▶ **Data supplied**:
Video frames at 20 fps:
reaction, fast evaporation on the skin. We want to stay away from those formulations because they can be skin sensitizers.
==
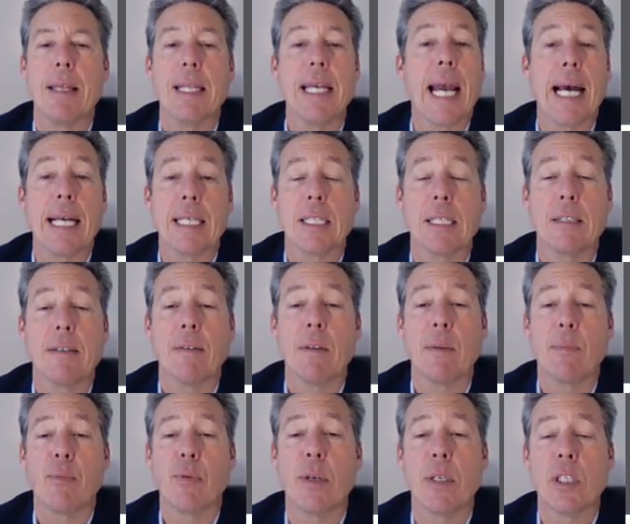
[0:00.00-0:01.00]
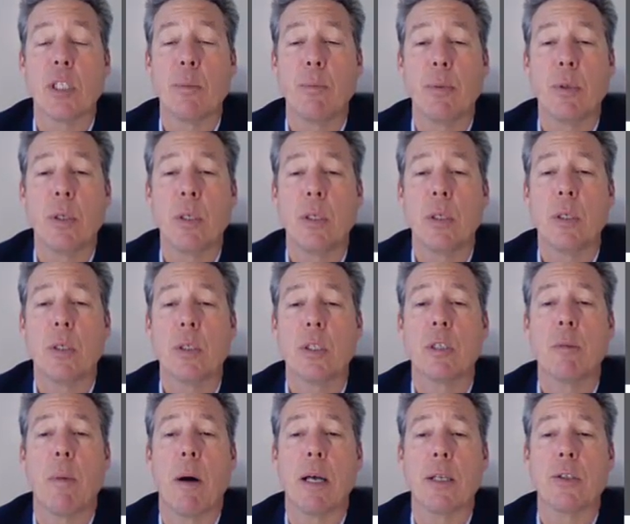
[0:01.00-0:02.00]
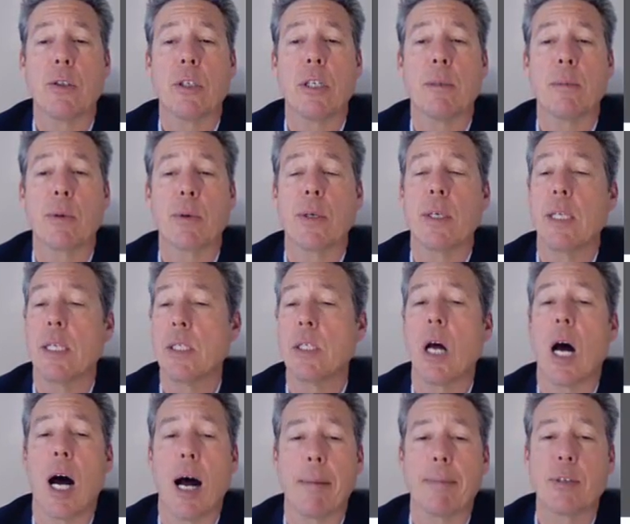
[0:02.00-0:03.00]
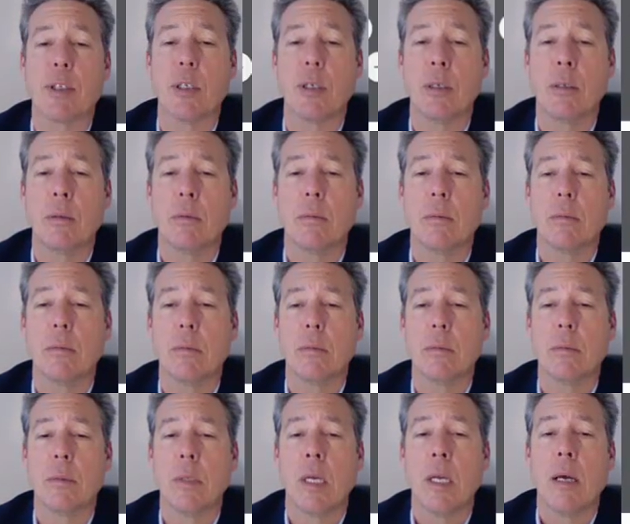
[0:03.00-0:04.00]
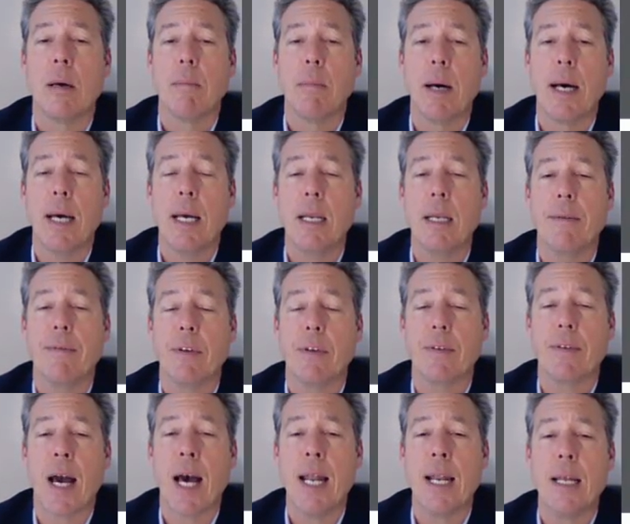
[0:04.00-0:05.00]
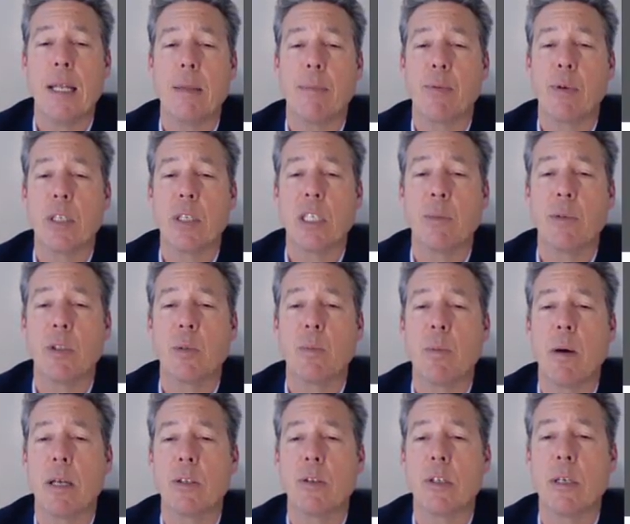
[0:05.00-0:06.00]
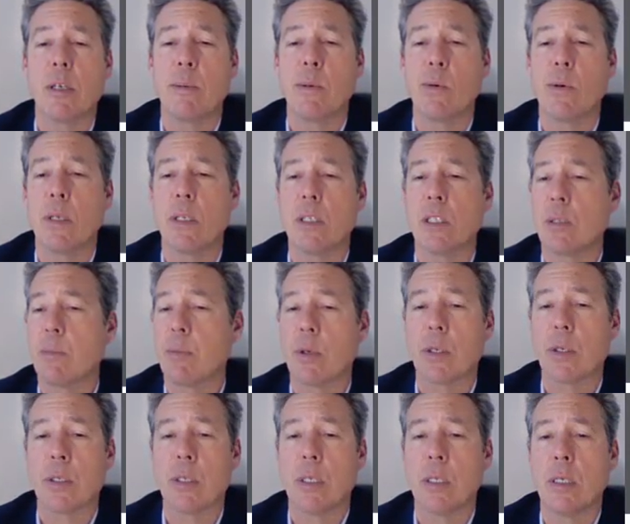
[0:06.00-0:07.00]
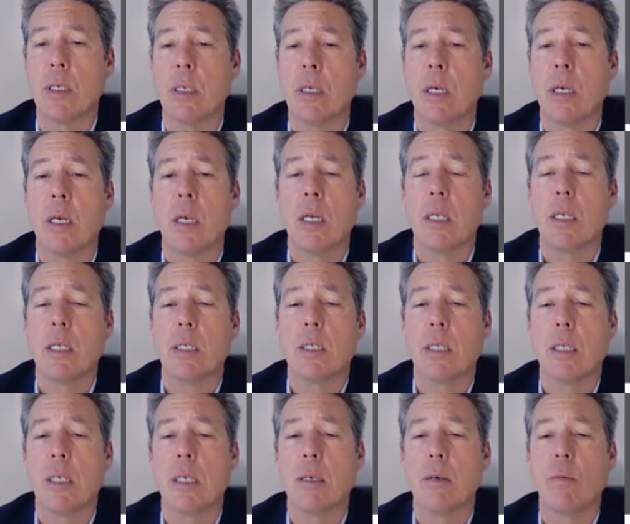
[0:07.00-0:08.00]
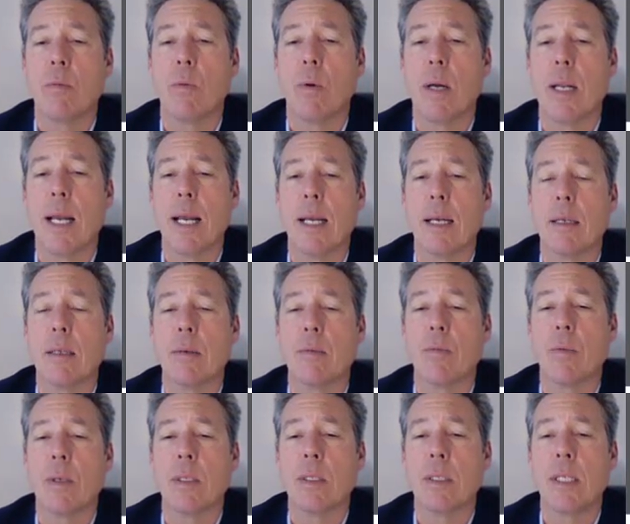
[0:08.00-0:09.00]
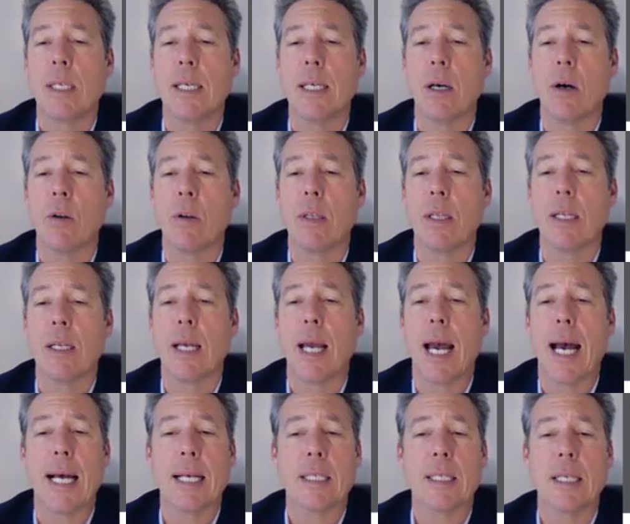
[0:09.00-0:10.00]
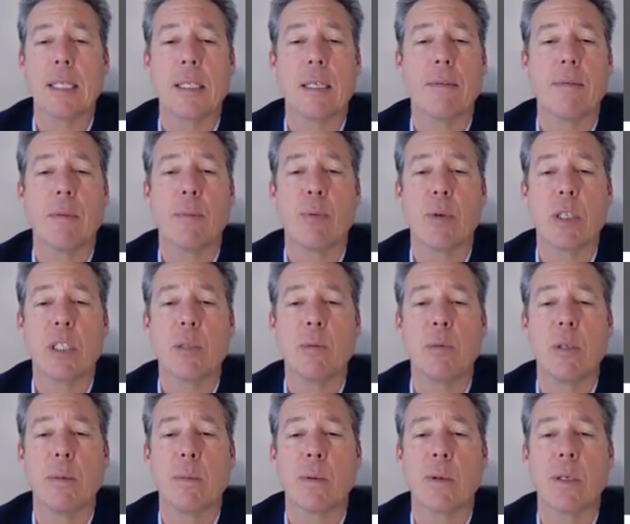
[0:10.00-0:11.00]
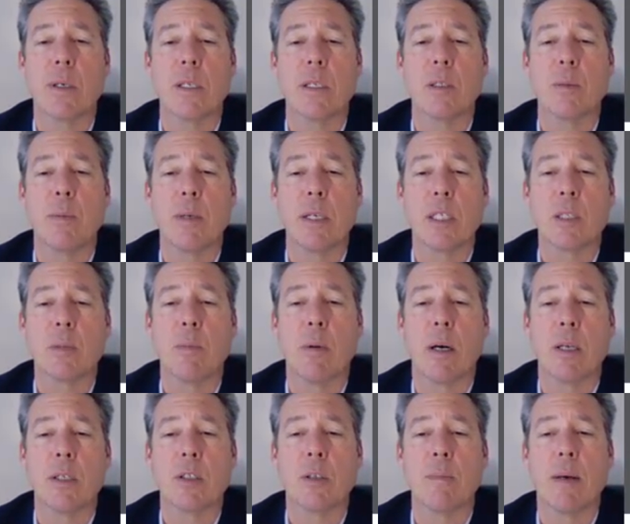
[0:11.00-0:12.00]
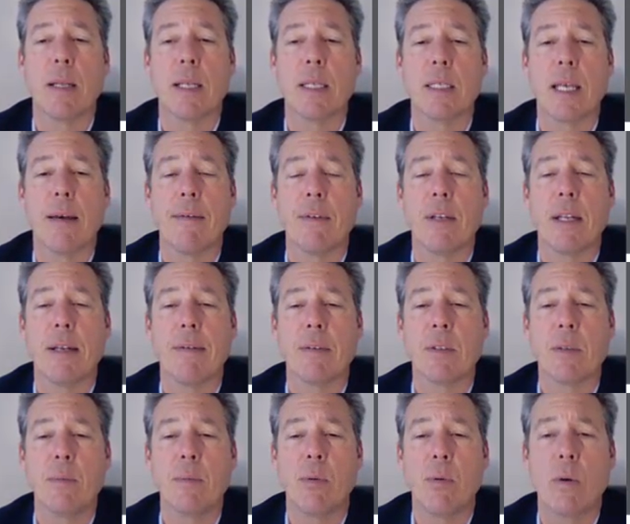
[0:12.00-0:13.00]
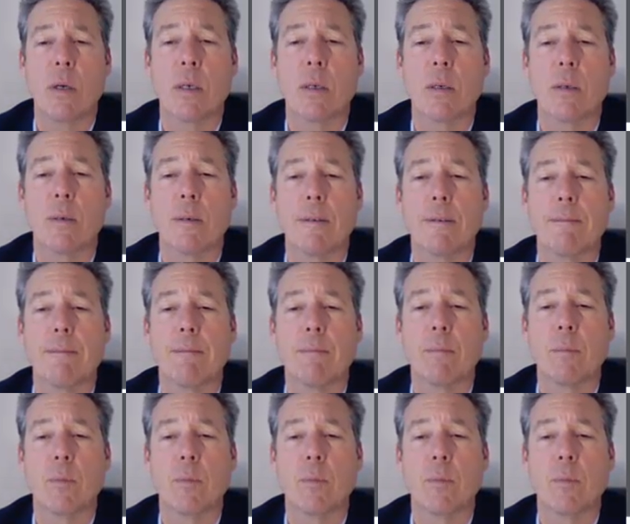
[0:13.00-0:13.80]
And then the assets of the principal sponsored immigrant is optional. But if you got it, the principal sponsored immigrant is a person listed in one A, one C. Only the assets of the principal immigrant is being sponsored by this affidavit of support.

▶ **Activity**: Using the records above, return word for word the lines that begin at the one containing "[0:07.00-0:08.00]" and end at the one containing "[0:12.00-0:13.00]", both of them included and no pictures.

▶ **Answer for this exercise**:
[0:07.00-0:08.00]
[0:08.00-0:09.00]
[0:09.00-0:10.00]
[0:10.00-0:11.00]
[0:11.00-0:12.00]
[0:12.00-0:13.00]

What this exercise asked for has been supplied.